Records supplied START
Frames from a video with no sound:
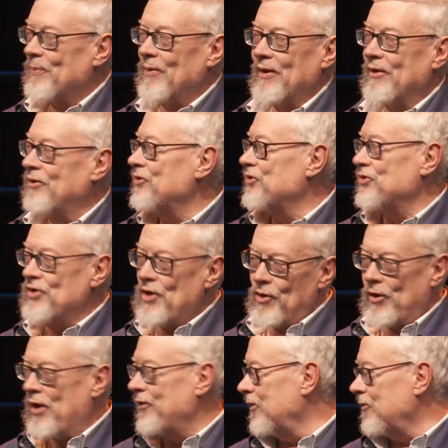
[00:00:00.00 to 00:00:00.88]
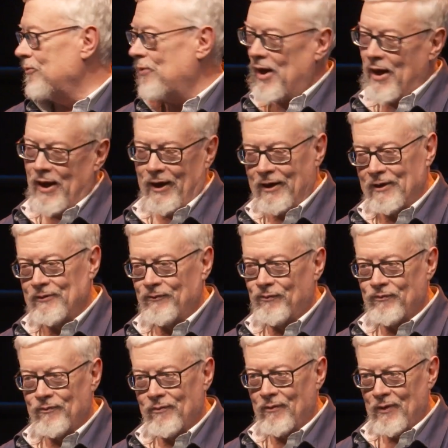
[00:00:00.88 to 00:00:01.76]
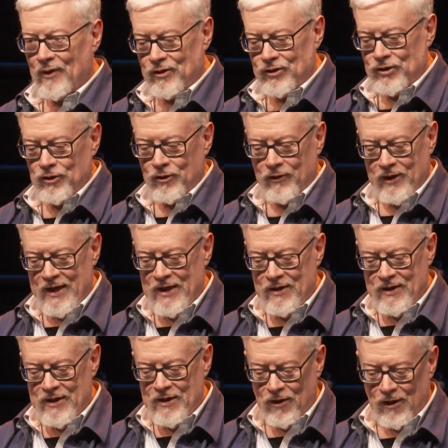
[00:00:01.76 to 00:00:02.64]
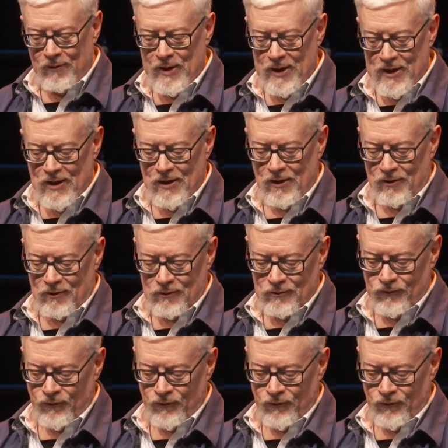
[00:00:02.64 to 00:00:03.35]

There's no other way. You're in the army now.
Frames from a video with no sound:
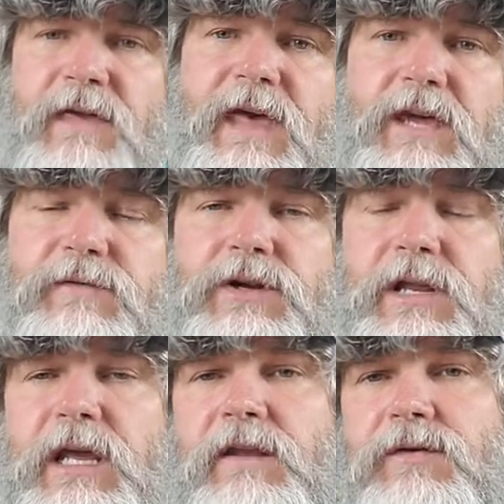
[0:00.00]
I thank you for
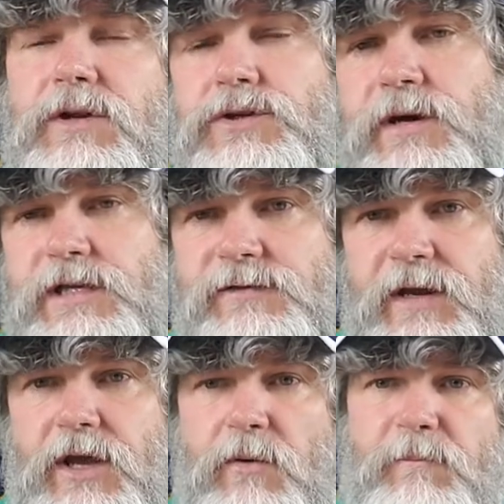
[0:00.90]
tuning in. If you enjoyed this
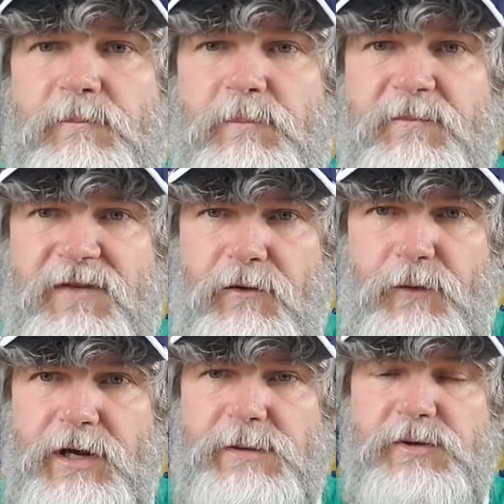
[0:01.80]
video, feel
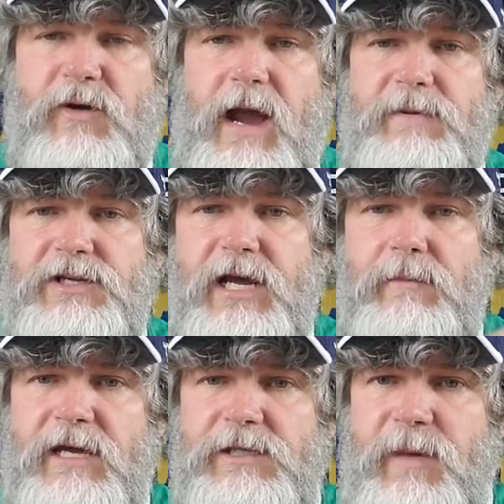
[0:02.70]
free to subscribe to the
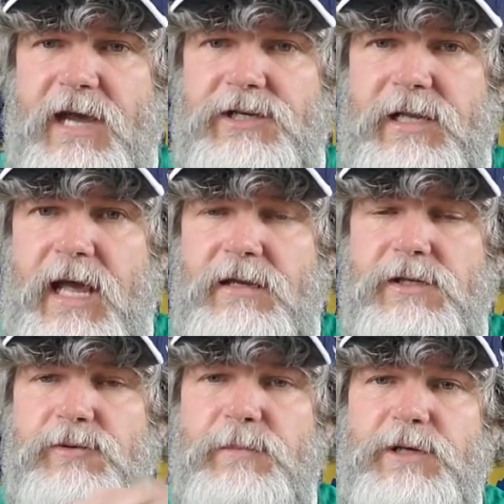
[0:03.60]
channel by smashing that
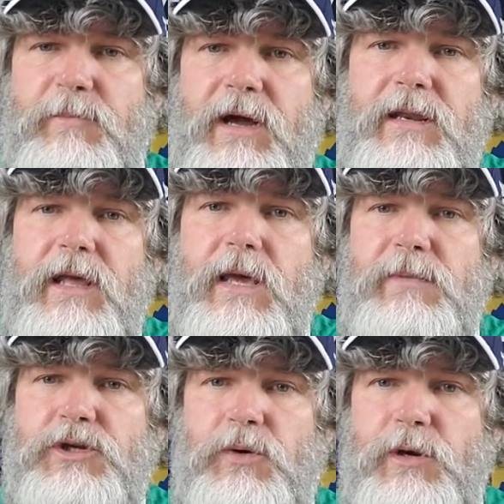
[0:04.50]
subscription button.
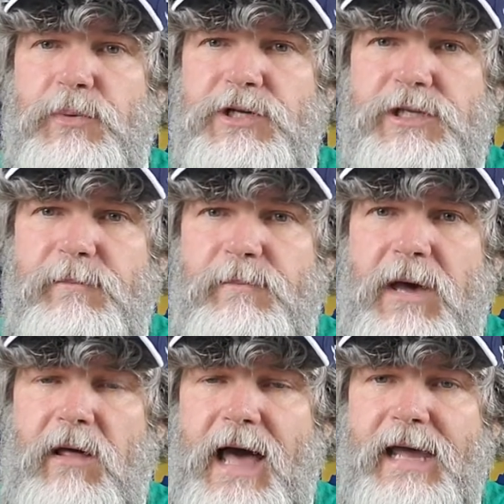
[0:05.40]
Be sure to push the
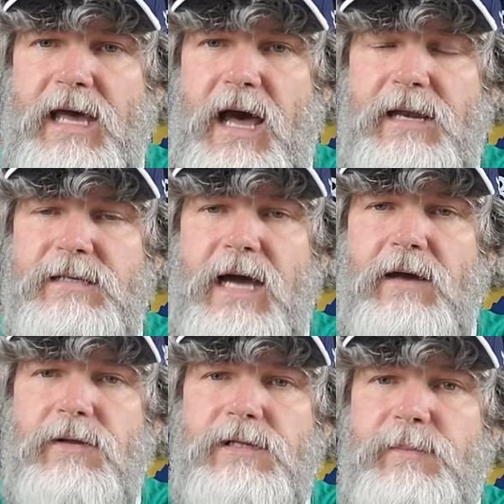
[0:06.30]
bell icon,
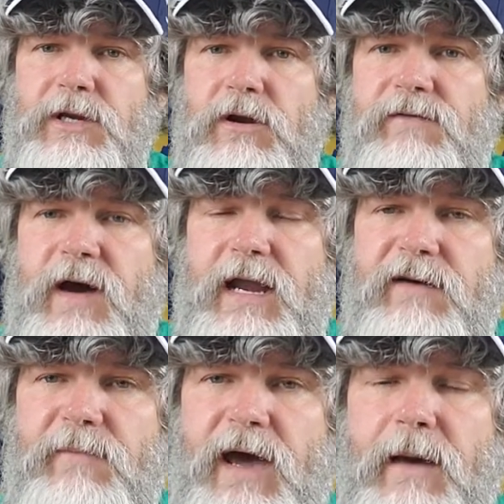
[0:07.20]
toggle it to be notified
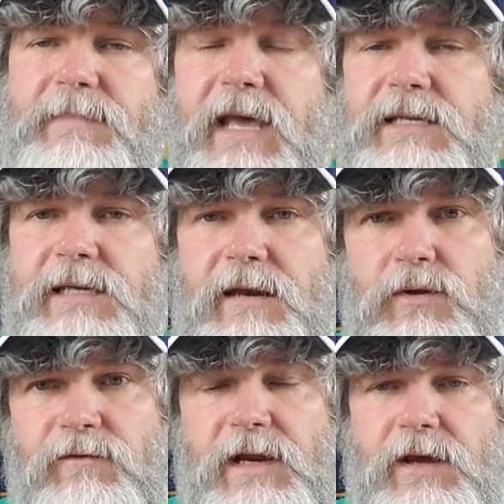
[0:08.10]
of my updates and
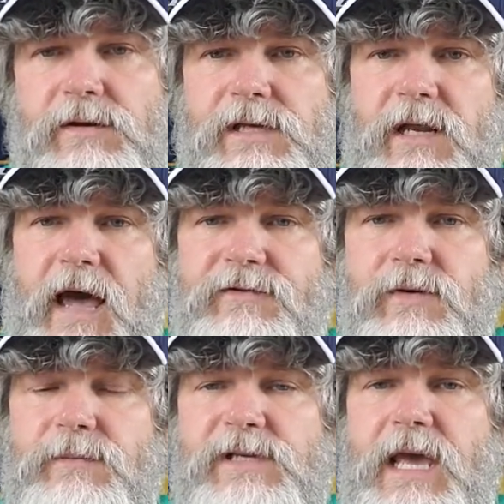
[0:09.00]
new videos and live
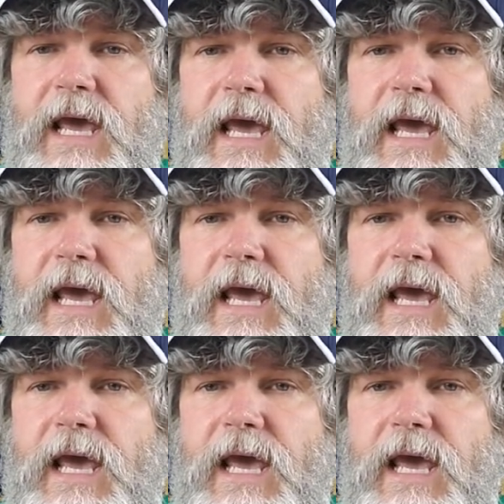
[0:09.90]
streams.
Records supplied END
== Task goal ==
Leave images out of the retyped records; keep all else exact.

== Expected answer ==
Frames from a video with no sound:
[00:00:00.00 to 00:00:00.88]
[00:00:00.88 to 00:00:01.76]
[00:00:01.76 to 00:00:02.64]
[00:00:02.64 to 00:00:03.35]

There's no other way. You're in the army now.
Frames from a video with no sound:
[0:00.00]
I thank you for
[0:00.90]
tuning in. If you enjoyed this
[0:01.80]
video, feel
[0:02.70]
free to subscribe to the
[0:03.60]
channel by smashing that
[0:04.50]
subscription button.
[0:05.40]
Be sure to push the
[0:06.30]
bell icon,
[0:07.20]
toggle it to be notified
[0:08.10]
of my updates and
[0:09.00]
new videos and live
[0:09.90]
streams.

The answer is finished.